Zhejiang University: Microbial community composition deciphered during silk degradation in burial environment

Recently the research team led by HU Yulan and ZHANG Bingjian at the Zhejiang University Department of Archaeology, Cultural Heritage and Museology published a research article entitled “Dynamics of microbial community composition during degradation of silks in burial environment” in Science of the Total Environment.

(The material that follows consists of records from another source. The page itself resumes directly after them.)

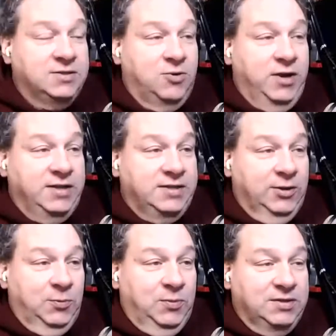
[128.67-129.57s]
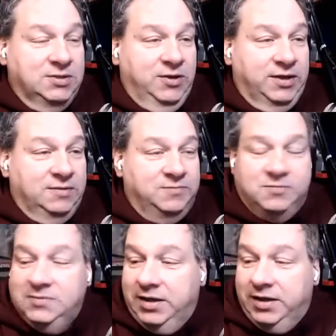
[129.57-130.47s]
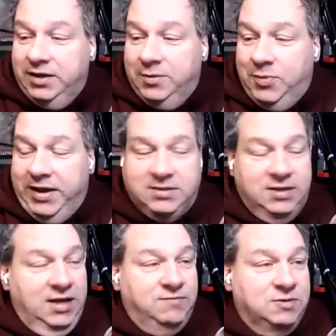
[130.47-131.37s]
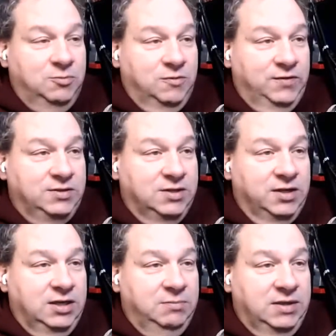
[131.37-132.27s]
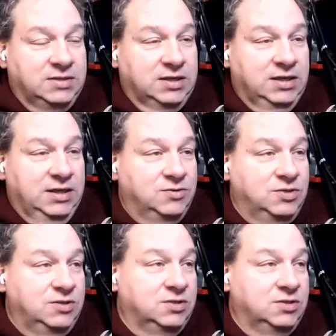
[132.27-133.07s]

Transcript: quiet down a little bit, so I can go back to have some more fun talking about technology. SoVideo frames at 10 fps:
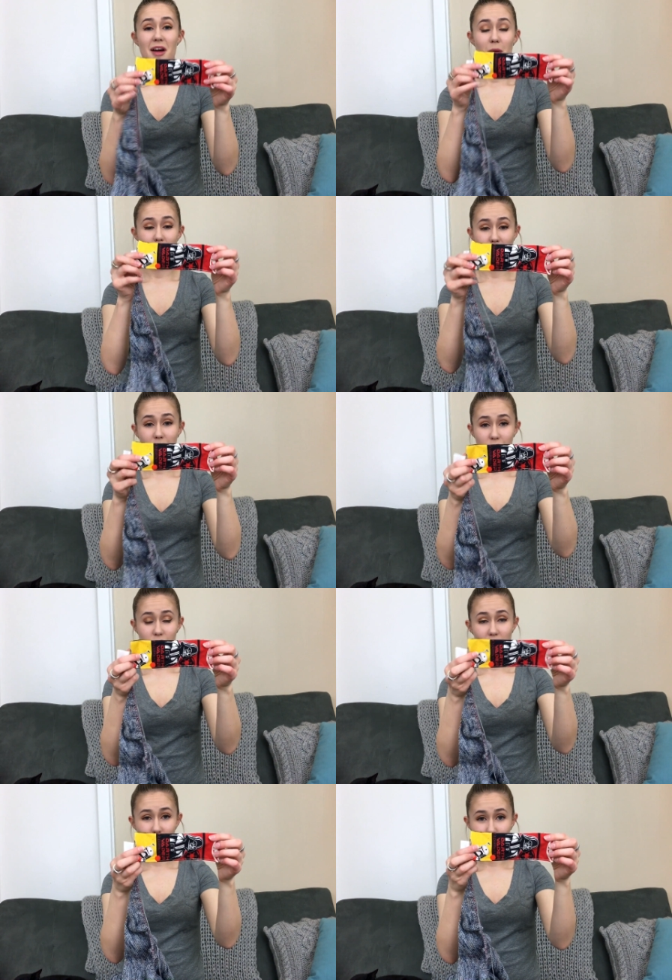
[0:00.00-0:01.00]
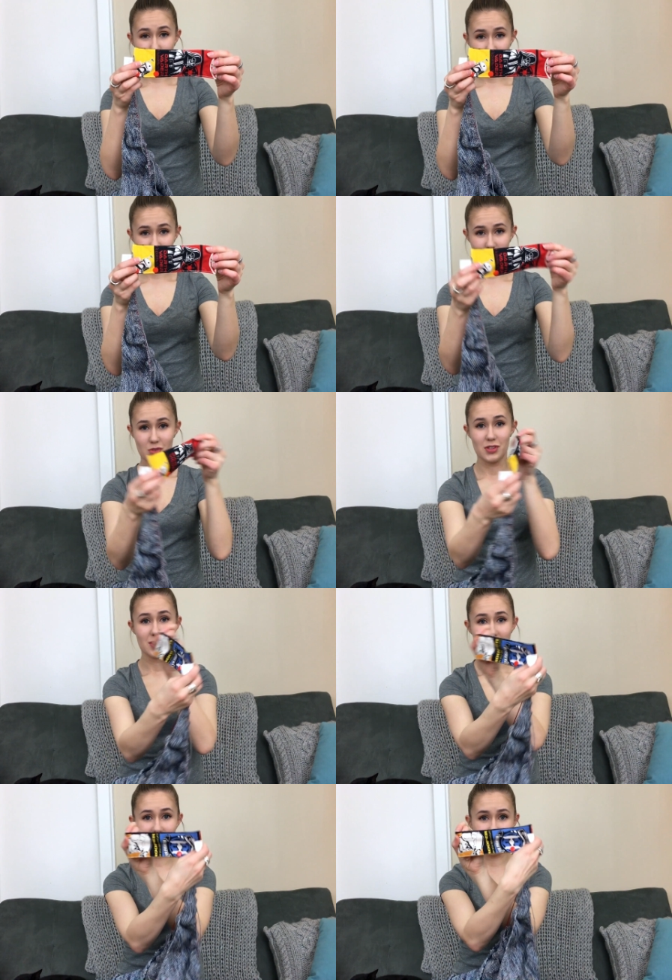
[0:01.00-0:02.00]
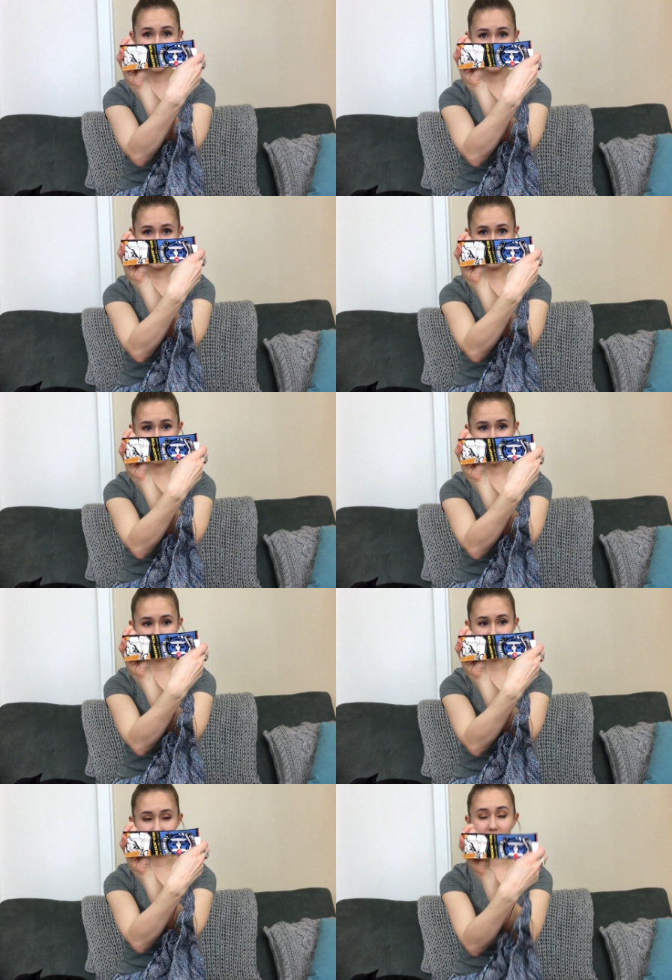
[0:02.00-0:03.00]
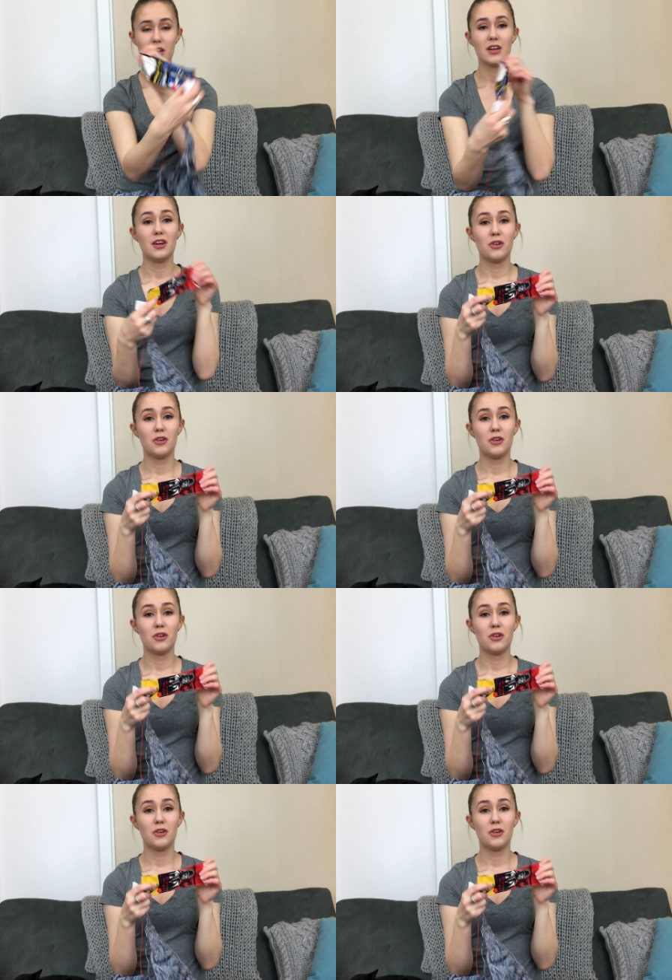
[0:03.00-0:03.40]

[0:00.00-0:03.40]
about the Star Wars DPN cozy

Silk residues in the soil form a unique niche termed as “silksphere.” HU Yulan and ZHANG Bingjian put forward a hypothesis that microbiota in the silksphere are of immense archaeological and conservation value as a biomarker for unraveling the degradation of ancient silk textiles. To test this hypothesis, they monitored the dynamics of microbial community composition in the process of silk degradation via both the indoor soil microcosmos model and the outdoor environment, and obtained a total of 82,843 amplicon sequence variants (ASVs). Microbial community divergence was evaluated with Welch two sample t-test, principal co-ordinates analysis (PCoA), the negative binomial generalized log-linear model and clustering, etc. Differences in community assembly mechanism between the silksphere and bulk soil microbiota were compared with the dissimilarity-overlap curve (DOC) model, the neutral model and the null model. The random forest (RF), a well-established machine learning algorithm, was also applied to screening the potential biomarkers of silk degradation.


The findings revealed that the vast majority of microbes populating the silksphere diverged significantly from those in bulk soil. Certain microbial flora could serve as an indicator of silk degradation. This opens up a new avenue for the identification of archaeological silk residues through the dynamics of microbial communities.